Without the pictures, retype each line below exactly as it stands.

- **AVAILABLE DATA**
- - -

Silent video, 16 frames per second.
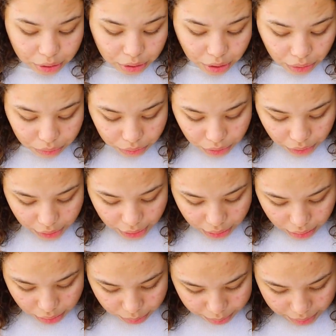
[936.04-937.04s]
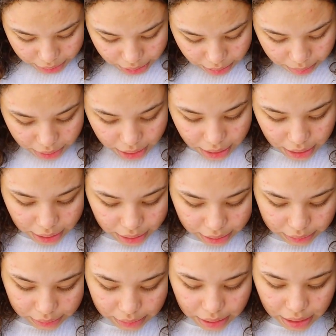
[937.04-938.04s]
don't know how to open it
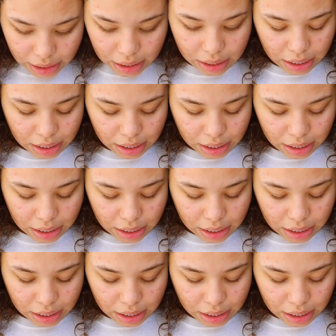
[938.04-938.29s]
because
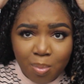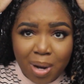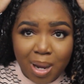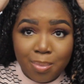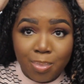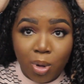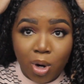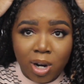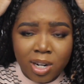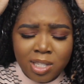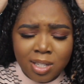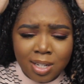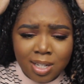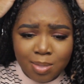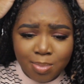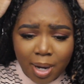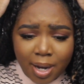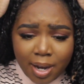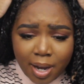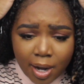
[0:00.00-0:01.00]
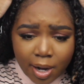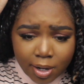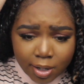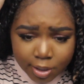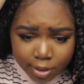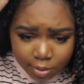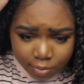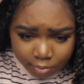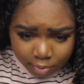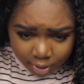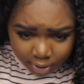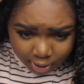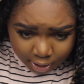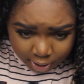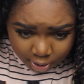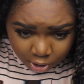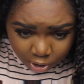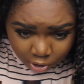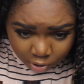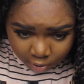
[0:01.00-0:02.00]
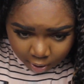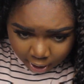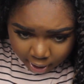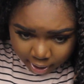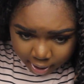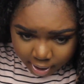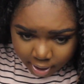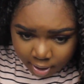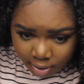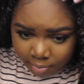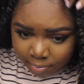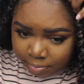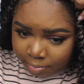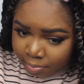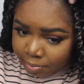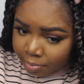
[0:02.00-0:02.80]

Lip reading: on my parts because my hair is really dry.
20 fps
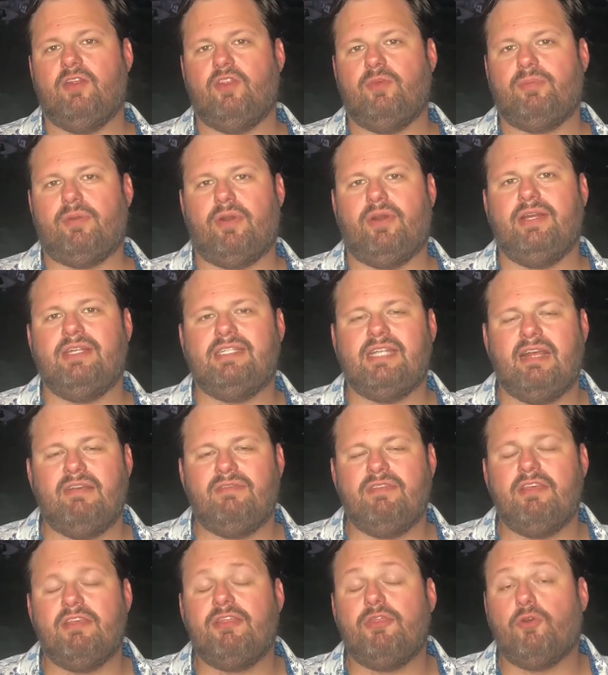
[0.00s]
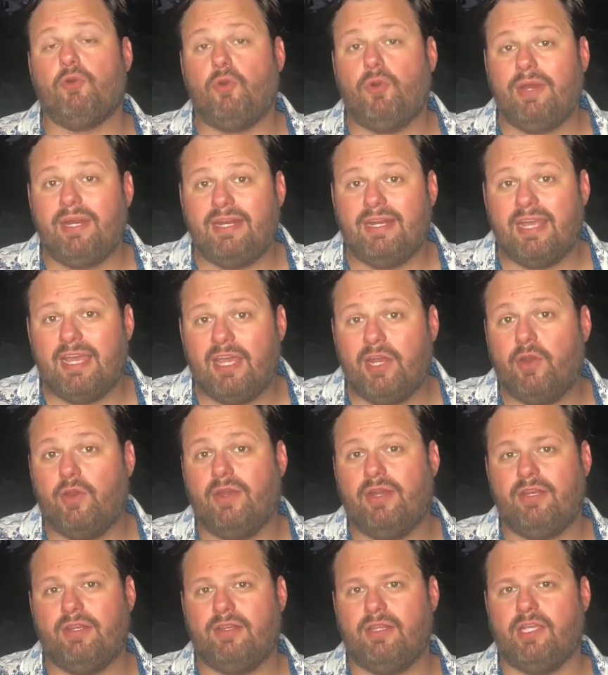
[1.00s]
the parties have the authority to enter
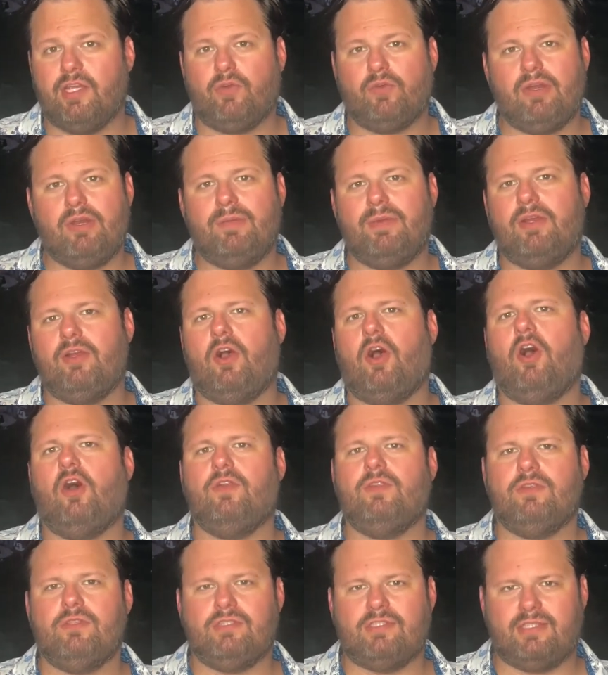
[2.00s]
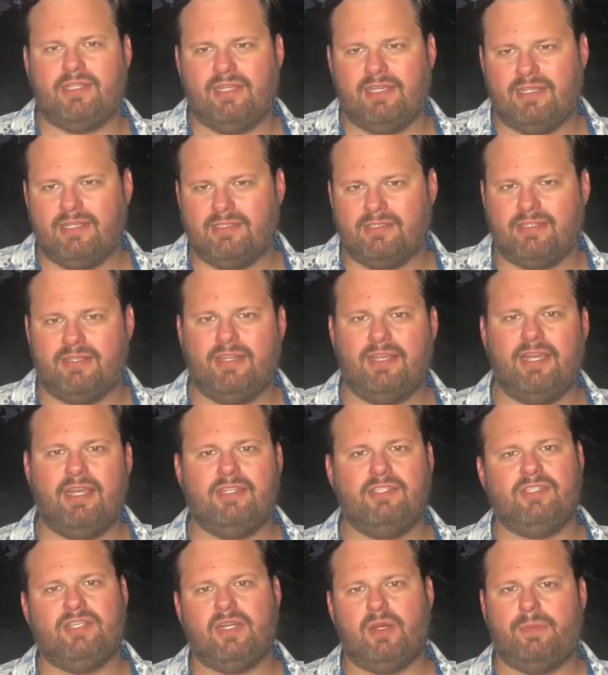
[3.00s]
into the agreement, all of those things, and they
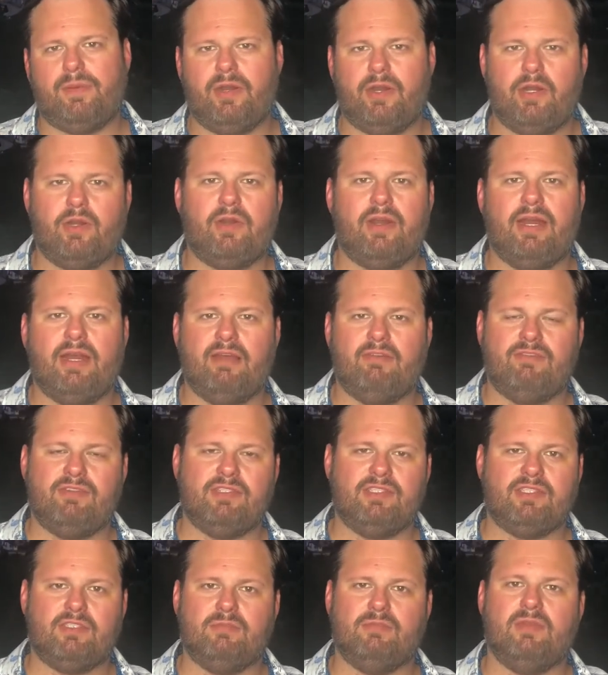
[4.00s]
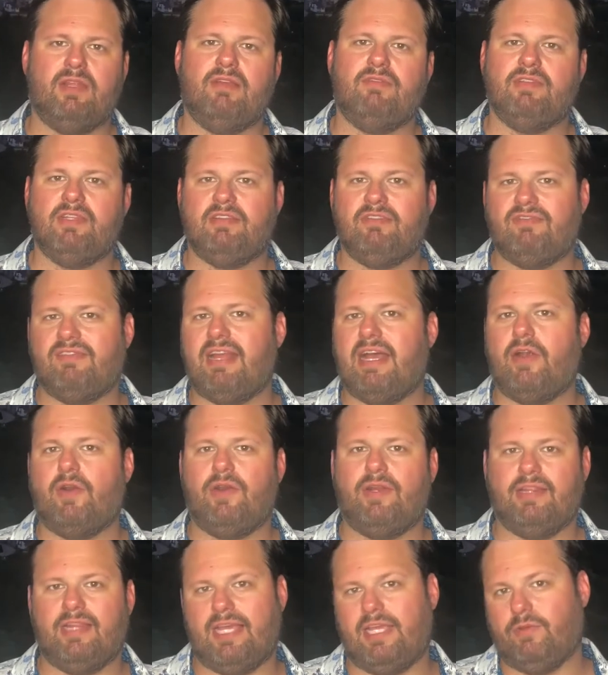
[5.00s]
each get a paragraph in some lovely
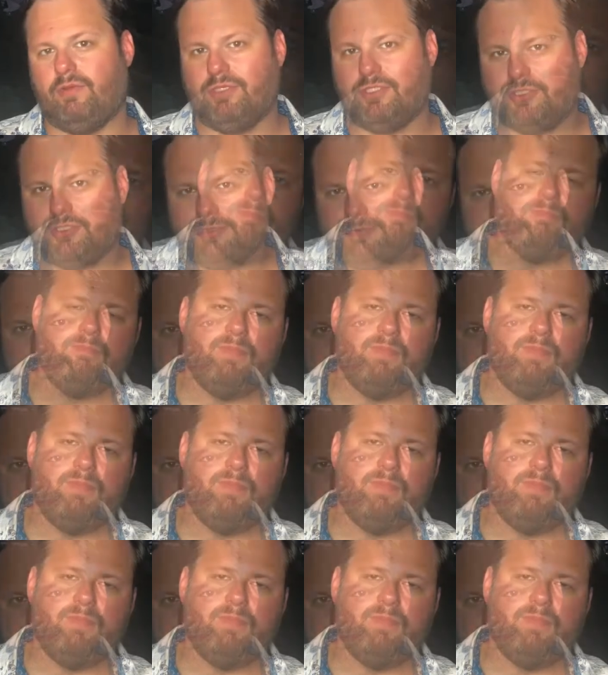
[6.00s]
flowery language.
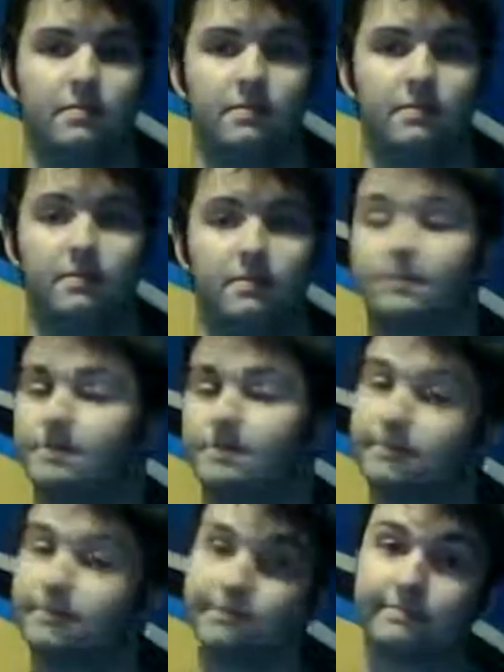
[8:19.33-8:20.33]

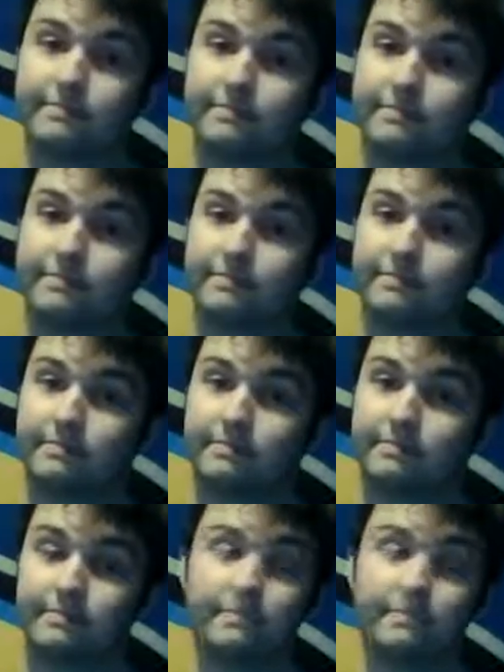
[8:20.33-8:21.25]
Nobody speaks.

- - -

- **SOLUTION**
Silent video, 16 frames per second.
[936.04-937.04s]
[937.04-938.04s]
don't know how to open it
[938.04-938.29s]
because
[0:00.00-0:01.00]
[0:01.00-0:02.00]
[0:02.00-0:02.80]

Lip reading: on my parts because my hair is really dry.
20 fps
[0.00s]
[1.00s]
the parties have the authority to enter
[2.00s]
[3.00s]
into the agreement, all of those things, and they
[4.00s]
[5.00s]
each get a paragraph in some lovely
[6.00s]
flowery language.
[8:19.33-8:20.33]

[8:20.33-8:21.25]
Nobody speaks.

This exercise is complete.